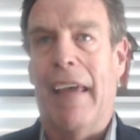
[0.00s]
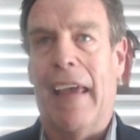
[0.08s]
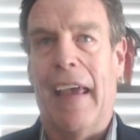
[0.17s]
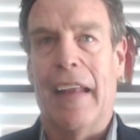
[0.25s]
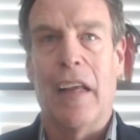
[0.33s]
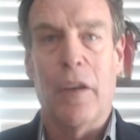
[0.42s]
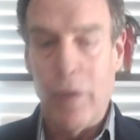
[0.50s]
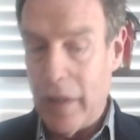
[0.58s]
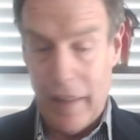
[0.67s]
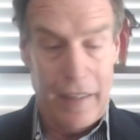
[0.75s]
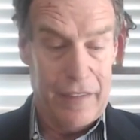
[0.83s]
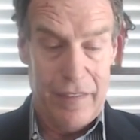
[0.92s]
And I
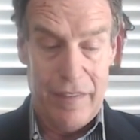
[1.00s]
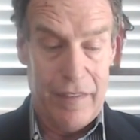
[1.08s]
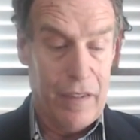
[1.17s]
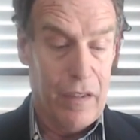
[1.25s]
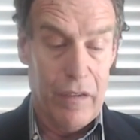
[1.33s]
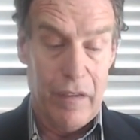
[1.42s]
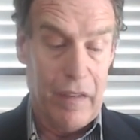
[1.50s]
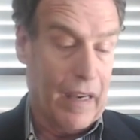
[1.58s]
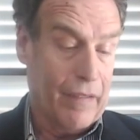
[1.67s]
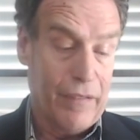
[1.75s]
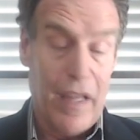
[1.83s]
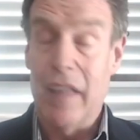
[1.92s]
realize,
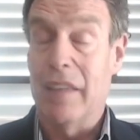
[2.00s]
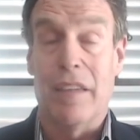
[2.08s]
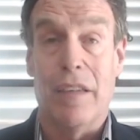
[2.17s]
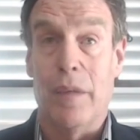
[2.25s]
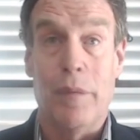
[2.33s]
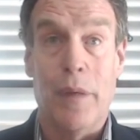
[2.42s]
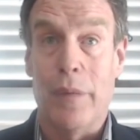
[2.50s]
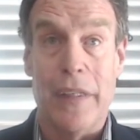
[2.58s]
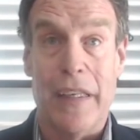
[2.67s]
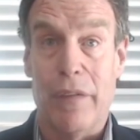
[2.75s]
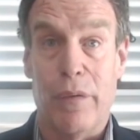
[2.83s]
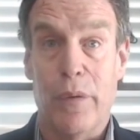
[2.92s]
I'm not going to be able to
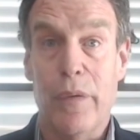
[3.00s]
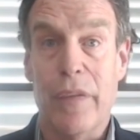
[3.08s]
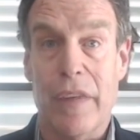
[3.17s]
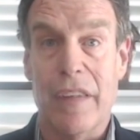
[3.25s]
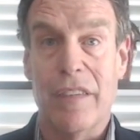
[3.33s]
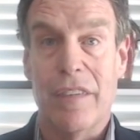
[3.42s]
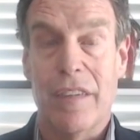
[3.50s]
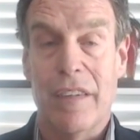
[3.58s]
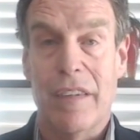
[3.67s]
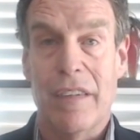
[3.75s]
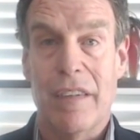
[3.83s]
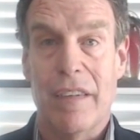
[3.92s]
get through this.
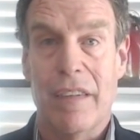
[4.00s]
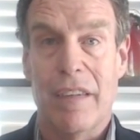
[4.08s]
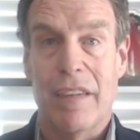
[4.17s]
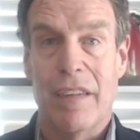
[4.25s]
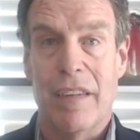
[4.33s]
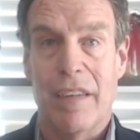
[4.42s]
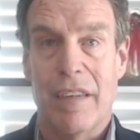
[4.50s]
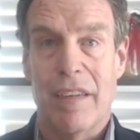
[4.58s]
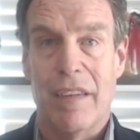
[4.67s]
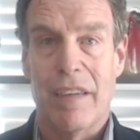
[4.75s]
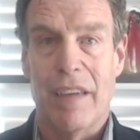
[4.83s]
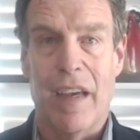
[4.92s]

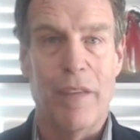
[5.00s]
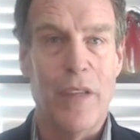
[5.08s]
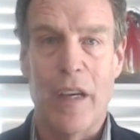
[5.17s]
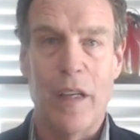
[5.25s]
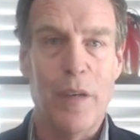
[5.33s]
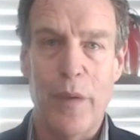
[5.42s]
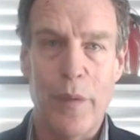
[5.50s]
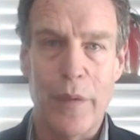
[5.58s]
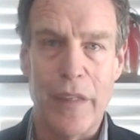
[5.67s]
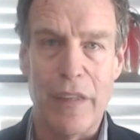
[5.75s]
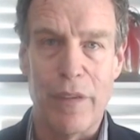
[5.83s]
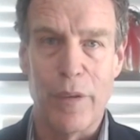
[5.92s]
I'm not going to be able to
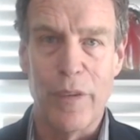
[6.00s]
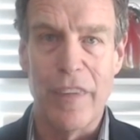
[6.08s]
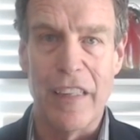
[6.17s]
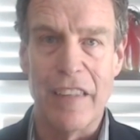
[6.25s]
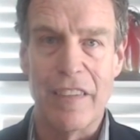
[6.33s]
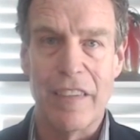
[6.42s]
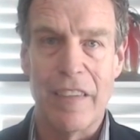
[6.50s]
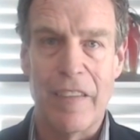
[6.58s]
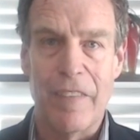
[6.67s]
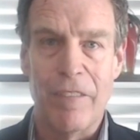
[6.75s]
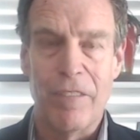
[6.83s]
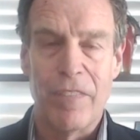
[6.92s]
get through this.
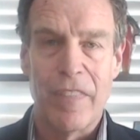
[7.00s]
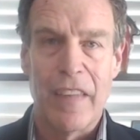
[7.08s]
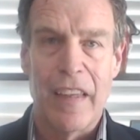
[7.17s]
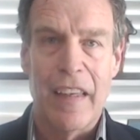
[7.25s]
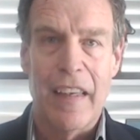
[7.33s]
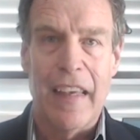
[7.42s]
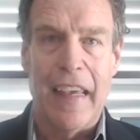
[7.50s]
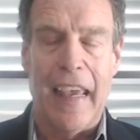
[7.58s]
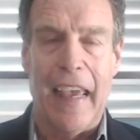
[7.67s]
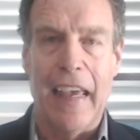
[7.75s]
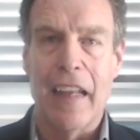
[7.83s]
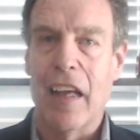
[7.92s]

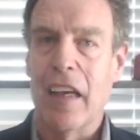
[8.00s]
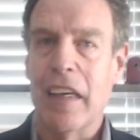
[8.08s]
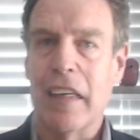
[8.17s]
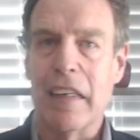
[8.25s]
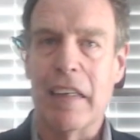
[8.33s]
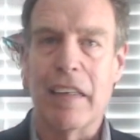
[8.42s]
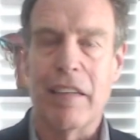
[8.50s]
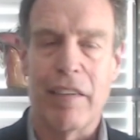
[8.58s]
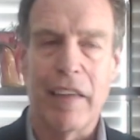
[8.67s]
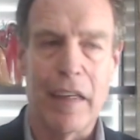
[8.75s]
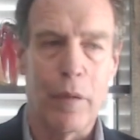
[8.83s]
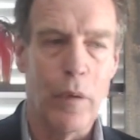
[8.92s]
And I
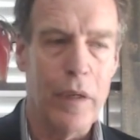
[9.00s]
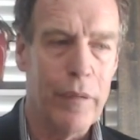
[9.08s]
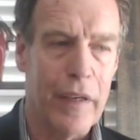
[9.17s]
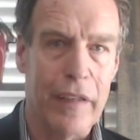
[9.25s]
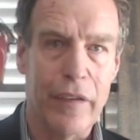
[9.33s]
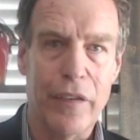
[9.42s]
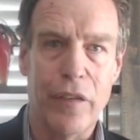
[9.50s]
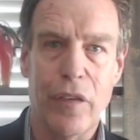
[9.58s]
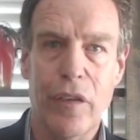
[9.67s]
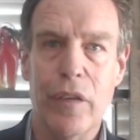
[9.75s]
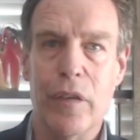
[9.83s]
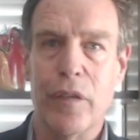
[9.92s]
think, what am I going to
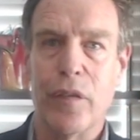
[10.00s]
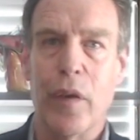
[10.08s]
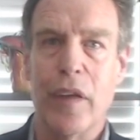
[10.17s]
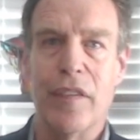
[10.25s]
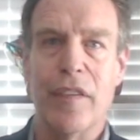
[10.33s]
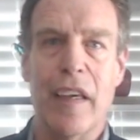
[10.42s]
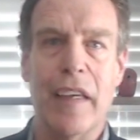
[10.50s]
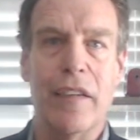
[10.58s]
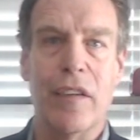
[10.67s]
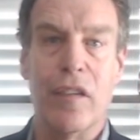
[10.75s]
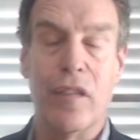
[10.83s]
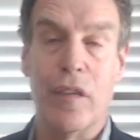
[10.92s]
do? So I say to
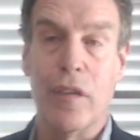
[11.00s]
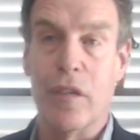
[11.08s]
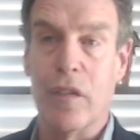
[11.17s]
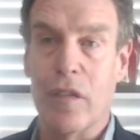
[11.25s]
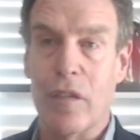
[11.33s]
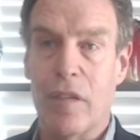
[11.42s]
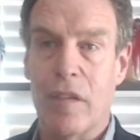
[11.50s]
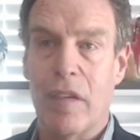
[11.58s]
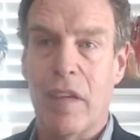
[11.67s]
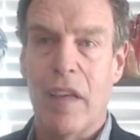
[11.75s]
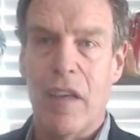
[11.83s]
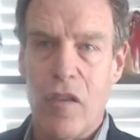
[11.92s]
the students,
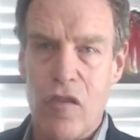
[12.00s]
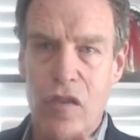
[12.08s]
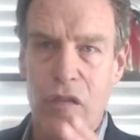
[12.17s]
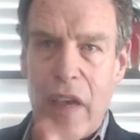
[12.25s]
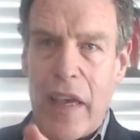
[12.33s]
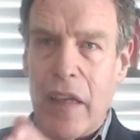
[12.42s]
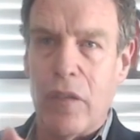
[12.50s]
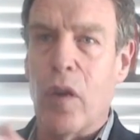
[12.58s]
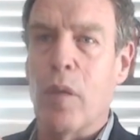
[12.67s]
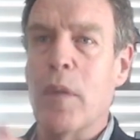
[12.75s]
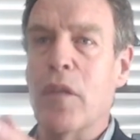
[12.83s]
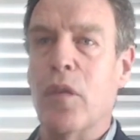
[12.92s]
Je vais être
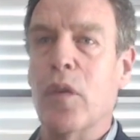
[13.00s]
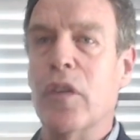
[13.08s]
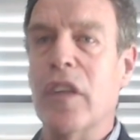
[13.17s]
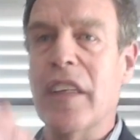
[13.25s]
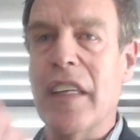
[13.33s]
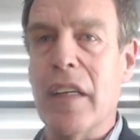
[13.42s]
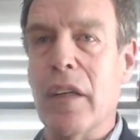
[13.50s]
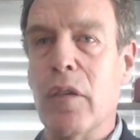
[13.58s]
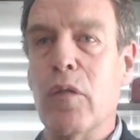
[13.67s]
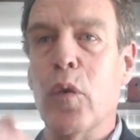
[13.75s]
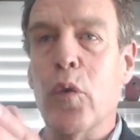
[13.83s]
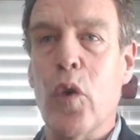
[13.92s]
en mesure de dire
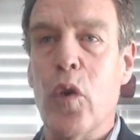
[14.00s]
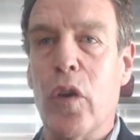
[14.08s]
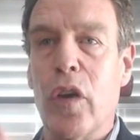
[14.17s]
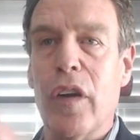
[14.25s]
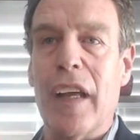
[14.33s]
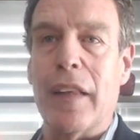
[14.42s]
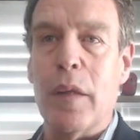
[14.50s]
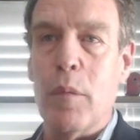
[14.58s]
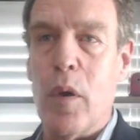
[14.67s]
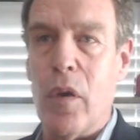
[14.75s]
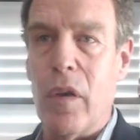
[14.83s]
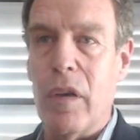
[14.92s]
vos noms
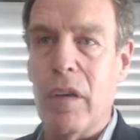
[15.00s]
correctement.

---+---

* **YOUR OBJECTIVE**: An exact repeat of all the data is required, pictures excluded.

* **RESPONSE**:
[0.00s]
[0.08s]
[0.17s]
[0.25s]
[0.33s]
[0.42s]
[0.50s]
[0.58s]
[0.67s]
[0.75s]
[0.83s]
[0.92s]
And I
[1.00s]
[1.08s]
[1.17s]
[1.25s]
[1.33s]
[1.42s]
[1.50s]
[1.58s]
[1.67s]
[1.75s]
[1.83s]
[1.92s]
realize,
[2.00s]
[2.08s]
[2.17s]
[2.25s]
[2.33s]
[2.42s]
[2.50s]
[2.58s]
[2.67s]
[2.75s]
[2.83s]
[2.92s]
I'm not going to be able to
[3.00s]
[3.08s]
[3.17s]
[3.25s]
[3.33s]
[3.42s]
[3.50s]
[3.58s]
[3.67s]
[3.75s]
[3.83s]
[3.92s]
get through this.
[4.00s]
[4.08s]
[4.17s]
[4.25s]
[4.33s]
[4.42s]
[4.50s]
[4.58s]
[4.67s]
[4.75s]
[4.83s]
[4.92s]

[5.00s]
[5.08s]
[5.17s]
[5.25s]
[5.33s]
[5.42s]
[5.50s]
[5.58s]
[5.67s]
[5.75s]
[5.83s]
[5.92s]
I'm not going to be able to
[6.00s]
[6.08s]
[6.17s]
[6.25s]
[6.33s]
[6.42s]
[6.50s]
[6.58s]
[6.67s]
[6.75s]
[6.83s]
[6.92s]
get through this.
[7.00s]
[7.08s]
[7.17s]
[7.25s]
[7.33s]
[7.42s]
[7.50s]
[7.58s]
[7.67s]
[7.75s]
[7.83s]
[7.92s]

[8.00s]
[8.08s]
[8.17s]
[8.25s]
[8.33s]
[8.42s]
[8.50s]
[8.58s]
[8.67s]
[8.75s]
[8.83s]
[8.92s]
And I
[9.00s]
[9.08s]
[9.17s]
[9.25s]
[9.33s]
[9.42s]
[9.50s]
[9.58s]
[9.67s]
[9.75s]
[9.83s]
[9.92s]
think, what am I going to
[10.00s]
[10.08s]
[10.17s]
[10.25s]
[10.33s]
[10.42s]
[10.50s]
[10.58s]
[10.67s]
[10.75s]
[10.83s]
[10.92s]
do? So I say to
[11.00s]
[11.08s]
[11.17s]
[11.25s]
[11.33s]
[11.42s]
[11.50s]
[11.58s]
[11.67s]
[11.75s]
[11.83s]
[11.92s]
the students,
[12.00s]
[12.08s]
[12.17s]
[12.25s]
[12.33s]
[12.42s]
[12.50s]
[12.58s]
[12.67s]
[12.75s]
[12.83s]
[12.92s]
Je vais être
[13.00s]
[13.08s]
[13.17s]
[13.25s]
[13.33s]
[13.42s]
[13.50s]
[13.58s]
[13.67s]
[13.75s]
[13.83s]
[13.92s]
en mesure de dire
[14.00s]
[14.08s]
[14.17s]
[14.25s]
[14.33s]
[14.42s]
[14.50s]
[14.58s]
[14.67s]
[14.75s]
[14.83s]
[14.92s]
vos noms
[15.00s]
correctement.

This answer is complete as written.